■ **WHAT YOU WILL DO**:
Tally how many lines of these entries hold the string "transcript". Return the number alone.

-------- RECORDS

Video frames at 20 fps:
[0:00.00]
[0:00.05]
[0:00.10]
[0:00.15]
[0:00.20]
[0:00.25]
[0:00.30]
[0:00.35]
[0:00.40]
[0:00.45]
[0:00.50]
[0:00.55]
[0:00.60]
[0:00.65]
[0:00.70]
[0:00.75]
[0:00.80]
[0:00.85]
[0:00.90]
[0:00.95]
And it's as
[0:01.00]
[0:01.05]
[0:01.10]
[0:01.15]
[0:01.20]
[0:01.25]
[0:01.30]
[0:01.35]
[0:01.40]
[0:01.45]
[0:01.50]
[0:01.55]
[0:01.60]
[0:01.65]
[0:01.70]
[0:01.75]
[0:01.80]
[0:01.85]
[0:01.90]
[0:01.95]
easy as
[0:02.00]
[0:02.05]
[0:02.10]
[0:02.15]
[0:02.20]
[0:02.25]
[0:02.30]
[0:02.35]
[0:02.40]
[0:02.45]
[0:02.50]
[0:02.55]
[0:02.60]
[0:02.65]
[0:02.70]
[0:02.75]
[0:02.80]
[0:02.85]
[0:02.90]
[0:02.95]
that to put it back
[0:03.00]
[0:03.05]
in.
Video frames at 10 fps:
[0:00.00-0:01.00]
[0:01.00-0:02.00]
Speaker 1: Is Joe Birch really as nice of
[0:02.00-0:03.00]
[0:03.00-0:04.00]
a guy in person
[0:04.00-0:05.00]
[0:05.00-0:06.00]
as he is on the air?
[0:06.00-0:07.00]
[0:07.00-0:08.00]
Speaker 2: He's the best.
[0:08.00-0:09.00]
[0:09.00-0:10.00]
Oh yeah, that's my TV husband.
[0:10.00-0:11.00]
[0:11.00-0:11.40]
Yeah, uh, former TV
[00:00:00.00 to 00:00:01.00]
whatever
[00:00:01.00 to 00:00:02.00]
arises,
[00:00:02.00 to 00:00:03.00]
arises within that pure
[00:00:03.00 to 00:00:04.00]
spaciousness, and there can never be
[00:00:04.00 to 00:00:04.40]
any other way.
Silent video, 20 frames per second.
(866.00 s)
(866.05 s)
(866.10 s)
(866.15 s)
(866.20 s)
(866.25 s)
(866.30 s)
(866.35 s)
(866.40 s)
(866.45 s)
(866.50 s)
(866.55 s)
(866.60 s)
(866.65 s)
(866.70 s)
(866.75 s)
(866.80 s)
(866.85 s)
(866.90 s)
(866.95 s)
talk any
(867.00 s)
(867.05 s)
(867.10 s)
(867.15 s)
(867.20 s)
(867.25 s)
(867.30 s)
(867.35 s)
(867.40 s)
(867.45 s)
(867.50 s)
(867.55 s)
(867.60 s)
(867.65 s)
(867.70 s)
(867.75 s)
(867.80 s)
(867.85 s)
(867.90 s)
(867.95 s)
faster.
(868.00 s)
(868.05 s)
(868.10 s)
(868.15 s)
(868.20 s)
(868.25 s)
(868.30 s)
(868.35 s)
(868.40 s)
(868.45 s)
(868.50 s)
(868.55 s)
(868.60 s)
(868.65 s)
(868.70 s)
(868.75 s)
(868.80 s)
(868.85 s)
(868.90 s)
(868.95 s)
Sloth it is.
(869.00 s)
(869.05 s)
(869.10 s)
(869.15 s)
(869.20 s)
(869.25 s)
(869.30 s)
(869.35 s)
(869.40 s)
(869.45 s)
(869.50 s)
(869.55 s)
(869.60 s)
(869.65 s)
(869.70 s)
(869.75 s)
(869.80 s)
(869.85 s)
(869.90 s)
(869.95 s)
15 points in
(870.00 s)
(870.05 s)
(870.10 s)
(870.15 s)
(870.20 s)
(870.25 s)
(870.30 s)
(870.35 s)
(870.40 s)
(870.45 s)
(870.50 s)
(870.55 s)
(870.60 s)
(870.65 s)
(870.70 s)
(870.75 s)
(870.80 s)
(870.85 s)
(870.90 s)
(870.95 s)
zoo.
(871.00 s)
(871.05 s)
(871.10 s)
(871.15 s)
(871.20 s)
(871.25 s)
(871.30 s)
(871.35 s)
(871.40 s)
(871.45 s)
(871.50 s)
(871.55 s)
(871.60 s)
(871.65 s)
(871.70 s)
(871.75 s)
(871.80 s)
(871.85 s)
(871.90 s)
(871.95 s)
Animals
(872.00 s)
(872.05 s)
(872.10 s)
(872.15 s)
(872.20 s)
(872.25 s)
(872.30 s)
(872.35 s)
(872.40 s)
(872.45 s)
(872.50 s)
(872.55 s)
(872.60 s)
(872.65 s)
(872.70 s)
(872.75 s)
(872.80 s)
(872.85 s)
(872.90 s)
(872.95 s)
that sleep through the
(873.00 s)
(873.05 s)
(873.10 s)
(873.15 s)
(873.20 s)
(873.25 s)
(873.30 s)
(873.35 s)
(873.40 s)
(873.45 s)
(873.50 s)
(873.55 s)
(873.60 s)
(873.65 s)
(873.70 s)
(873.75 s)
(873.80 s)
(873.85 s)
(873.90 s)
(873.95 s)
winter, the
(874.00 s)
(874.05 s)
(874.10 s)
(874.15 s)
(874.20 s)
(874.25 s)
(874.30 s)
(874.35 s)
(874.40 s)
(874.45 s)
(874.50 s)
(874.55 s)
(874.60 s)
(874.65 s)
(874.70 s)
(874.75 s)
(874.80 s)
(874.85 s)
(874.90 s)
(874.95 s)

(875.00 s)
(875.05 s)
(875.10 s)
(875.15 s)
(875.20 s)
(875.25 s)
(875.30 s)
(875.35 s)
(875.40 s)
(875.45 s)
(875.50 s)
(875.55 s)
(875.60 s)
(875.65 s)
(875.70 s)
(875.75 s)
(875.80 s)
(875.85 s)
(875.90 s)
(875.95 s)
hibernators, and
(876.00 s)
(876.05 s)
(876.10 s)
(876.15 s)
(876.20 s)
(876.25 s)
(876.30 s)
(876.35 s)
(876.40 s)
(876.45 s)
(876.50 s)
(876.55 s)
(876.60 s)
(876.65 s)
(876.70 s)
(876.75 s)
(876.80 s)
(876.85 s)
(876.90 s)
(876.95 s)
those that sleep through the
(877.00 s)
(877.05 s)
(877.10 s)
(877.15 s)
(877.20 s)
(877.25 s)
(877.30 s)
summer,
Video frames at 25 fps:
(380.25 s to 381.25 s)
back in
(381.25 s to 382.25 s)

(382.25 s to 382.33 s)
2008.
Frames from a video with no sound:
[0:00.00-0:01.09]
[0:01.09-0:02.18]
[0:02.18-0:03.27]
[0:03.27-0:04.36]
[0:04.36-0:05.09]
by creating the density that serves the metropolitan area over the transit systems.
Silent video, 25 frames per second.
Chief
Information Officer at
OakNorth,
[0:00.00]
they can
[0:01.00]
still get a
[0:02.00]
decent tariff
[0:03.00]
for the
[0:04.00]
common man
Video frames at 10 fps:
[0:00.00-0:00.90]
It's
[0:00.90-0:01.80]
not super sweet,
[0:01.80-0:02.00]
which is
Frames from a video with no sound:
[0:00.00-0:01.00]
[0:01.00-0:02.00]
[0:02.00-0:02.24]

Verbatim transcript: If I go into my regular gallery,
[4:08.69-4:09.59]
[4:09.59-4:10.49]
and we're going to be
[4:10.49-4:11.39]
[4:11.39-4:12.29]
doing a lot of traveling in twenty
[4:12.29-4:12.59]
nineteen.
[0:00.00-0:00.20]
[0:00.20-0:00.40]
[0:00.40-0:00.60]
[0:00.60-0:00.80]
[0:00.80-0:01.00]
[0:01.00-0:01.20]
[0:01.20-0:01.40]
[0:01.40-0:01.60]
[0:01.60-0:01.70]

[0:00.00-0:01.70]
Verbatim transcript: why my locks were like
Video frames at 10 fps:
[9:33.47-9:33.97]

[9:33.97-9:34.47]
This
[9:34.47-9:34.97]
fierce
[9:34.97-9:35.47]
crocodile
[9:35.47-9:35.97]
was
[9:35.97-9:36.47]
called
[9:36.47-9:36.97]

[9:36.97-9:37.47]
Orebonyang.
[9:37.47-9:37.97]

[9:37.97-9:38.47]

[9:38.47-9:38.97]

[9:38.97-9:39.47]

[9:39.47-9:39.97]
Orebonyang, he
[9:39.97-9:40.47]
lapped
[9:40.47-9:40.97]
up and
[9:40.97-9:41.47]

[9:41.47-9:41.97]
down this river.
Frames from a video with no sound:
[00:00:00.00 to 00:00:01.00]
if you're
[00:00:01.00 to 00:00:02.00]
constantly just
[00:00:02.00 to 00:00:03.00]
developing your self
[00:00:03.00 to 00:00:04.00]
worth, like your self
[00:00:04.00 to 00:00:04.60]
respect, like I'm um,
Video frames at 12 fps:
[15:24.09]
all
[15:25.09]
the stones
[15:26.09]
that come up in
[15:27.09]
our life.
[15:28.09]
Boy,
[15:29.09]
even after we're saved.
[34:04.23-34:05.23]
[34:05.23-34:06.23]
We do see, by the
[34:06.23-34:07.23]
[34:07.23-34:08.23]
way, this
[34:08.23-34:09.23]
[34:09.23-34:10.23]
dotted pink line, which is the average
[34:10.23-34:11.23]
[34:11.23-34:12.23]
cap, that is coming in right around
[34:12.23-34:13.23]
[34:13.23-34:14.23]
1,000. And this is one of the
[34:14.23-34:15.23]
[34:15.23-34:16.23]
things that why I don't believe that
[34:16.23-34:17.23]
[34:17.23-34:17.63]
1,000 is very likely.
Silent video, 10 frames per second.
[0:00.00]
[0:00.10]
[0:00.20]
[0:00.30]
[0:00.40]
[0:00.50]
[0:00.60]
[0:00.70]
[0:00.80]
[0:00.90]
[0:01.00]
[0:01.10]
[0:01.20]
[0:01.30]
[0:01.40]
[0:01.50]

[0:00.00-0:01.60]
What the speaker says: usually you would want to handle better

----------------

■ **ANSWER AREA**:
2